Can Fine-Tuning Erase Your Edits? On the Fragile Coexistence of Knowledge Editing and Adaptation
Yinjie Cheng 1, Paul Youssef 2, Christin Seifert 2, Jörg Schlötterer 2, Zhixue Zhao 1
Published on arXiv
2511.05852
Transfer Learning Attack
OWASP ML Top 10 — ML07
Model Poisoning
OWASP ML Top 10 — ML10
Key Finding
Fine-tuning generally degrades knowledge edits, but malicious edits can persist and transfer to fine-tuned models, posing a safety risk; AlphaEdit edits decay more than MEMIT edits under fine-tuning
Knowledge editing has emerged as a lightweight alternative to retraining for correcting or injecting specific facts in large language models (LLMs).
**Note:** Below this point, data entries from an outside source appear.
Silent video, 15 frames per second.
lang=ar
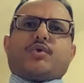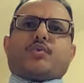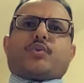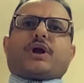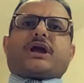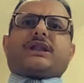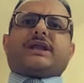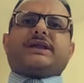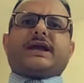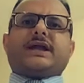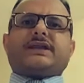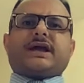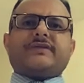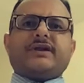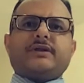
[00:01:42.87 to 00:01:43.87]
وقد
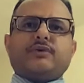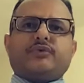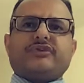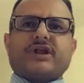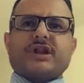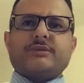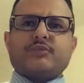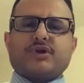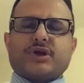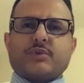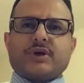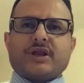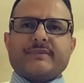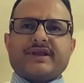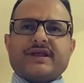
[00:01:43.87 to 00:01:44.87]
لجأت هذه الأسر
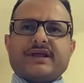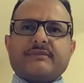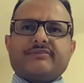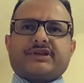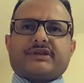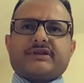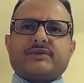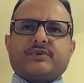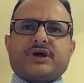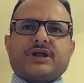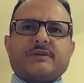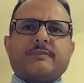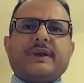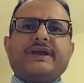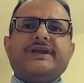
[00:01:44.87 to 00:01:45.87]
المكونة من
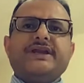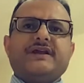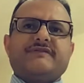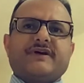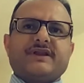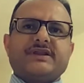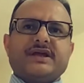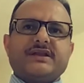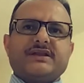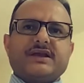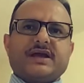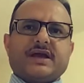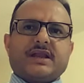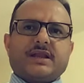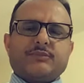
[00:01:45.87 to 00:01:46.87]
45 فردا
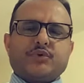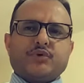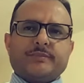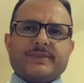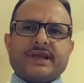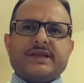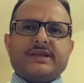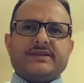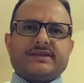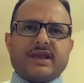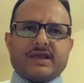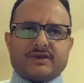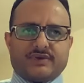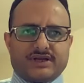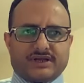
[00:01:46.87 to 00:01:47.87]
أغلبهم من
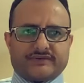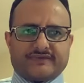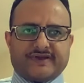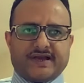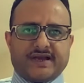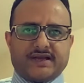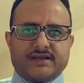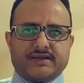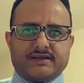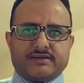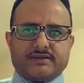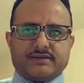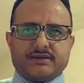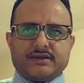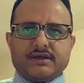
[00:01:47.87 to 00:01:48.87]
النساء والأطفال
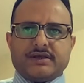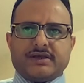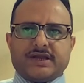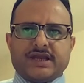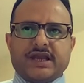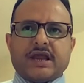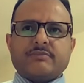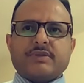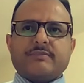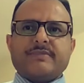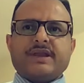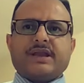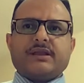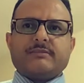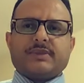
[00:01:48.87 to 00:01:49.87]
إلى
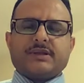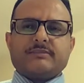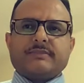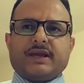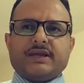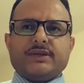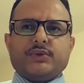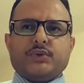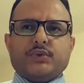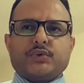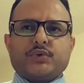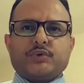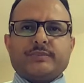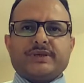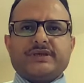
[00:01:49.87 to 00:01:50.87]
مبنى المجمع
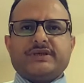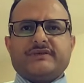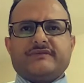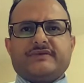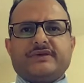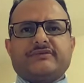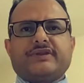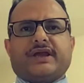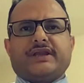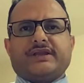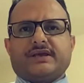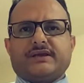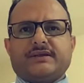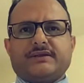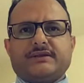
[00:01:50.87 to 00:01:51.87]
الحكومي في صعدةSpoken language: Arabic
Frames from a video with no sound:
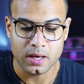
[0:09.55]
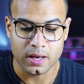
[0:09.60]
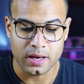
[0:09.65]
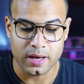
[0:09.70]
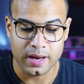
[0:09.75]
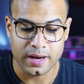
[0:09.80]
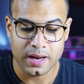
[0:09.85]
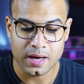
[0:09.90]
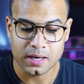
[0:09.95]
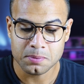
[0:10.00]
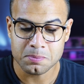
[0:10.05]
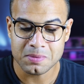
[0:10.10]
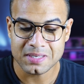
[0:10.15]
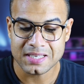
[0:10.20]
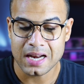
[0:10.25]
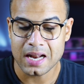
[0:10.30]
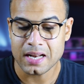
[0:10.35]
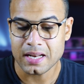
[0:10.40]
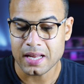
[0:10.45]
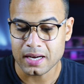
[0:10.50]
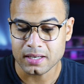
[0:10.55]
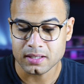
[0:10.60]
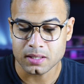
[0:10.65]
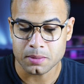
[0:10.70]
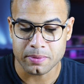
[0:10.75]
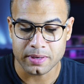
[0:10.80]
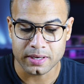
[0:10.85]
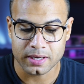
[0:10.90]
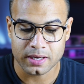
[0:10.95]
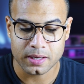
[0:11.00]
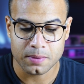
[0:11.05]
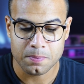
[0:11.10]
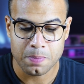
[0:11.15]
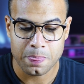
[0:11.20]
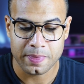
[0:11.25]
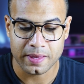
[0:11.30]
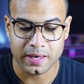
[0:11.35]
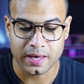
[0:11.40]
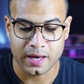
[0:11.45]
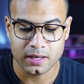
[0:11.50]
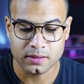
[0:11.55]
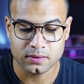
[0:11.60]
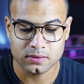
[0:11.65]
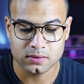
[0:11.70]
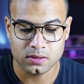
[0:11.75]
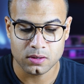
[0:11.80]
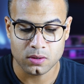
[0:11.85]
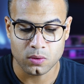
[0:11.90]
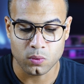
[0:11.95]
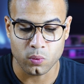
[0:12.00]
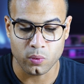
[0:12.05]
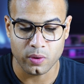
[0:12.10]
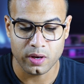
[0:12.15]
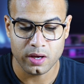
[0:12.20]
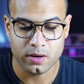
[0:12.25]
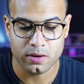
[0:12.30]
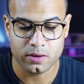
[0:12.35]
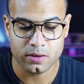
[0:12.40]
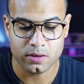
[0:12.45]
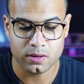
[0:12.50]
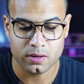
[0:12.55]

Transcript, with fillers: يعني هك مثلا هكتب هنا cat wear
Meanwhile, fine-tuning remains the default operation for adapting LLMs to new domains and tasks. Despite their widespread adoption, these two post-training interventions have been studied in isolation, leaving open a crucial question: if we fine-tune an edited model, do the edits survive? This question is motivated by two practical scenarios: removing covert or malicious edits, and preserving beneficial edits. If fine-tuning impairs edits (Fig.1), current KE methods become less useful, as every fine-tuned model would require re-editing, which significantly increases the cost; if edits persist, fine-tuned models risk propagating hidden malicious edits, raising serious safety concerns. To this end, we systematically quantify edit decay after fine-tuning, investigating how fine-tuning affects knowledge editing. Our results show that edits decay after fine-tuning, with survival varying across configurations, e.g., AlphaEdit edits decay more than MEMIT edits. Further, we find that fine-tuning edited layers only can effectively remove edits, though at a slight cost to downstream performance. Surprisingly, fine-tuning non-edited layers impairs more edits than full fine-tuning. Overall, our study establishes empirical baselines and actionable strategies for integrating knowledge editing with fine-tuning, and underscores that evaluating model editing requires considering the full LLM application pipeline.
Key Contributions
- First systematic empirical study of knowledge edit survival under fine-tuning across 5 LLMs, 2 KE methods (MEMIT, AlphaEdit), and 3 fine-tuning approaches (full, LoRA, DoRA) yielding 232 configurations
- Finds edits generally decay after fine-tuning but malicious edits can persist and propagate into fine-tuned models, with edit survival varying by method and model size
- Shows that fine-tuning only the edited layers effectively removes edits, while fine-tuning non-edited layers impairs more edits than full fine-tuning
🛡️ Threat Analysis
Core investigation is whether edits — including malicious ones injected via knowledge editing — survive subsequent fine-tuning and adapter-based adaptation, directly addressing ML07's concern of hidden behaviors persisting through the fine-tuning process.
Paper explicitly models malicious knowledge edits (BadEdit, misinformation injection, biasing) as a form of model poisoning, evaluating whether such hidden targeted behaviors are retained or neutralized after fine-tuning across five LLMs.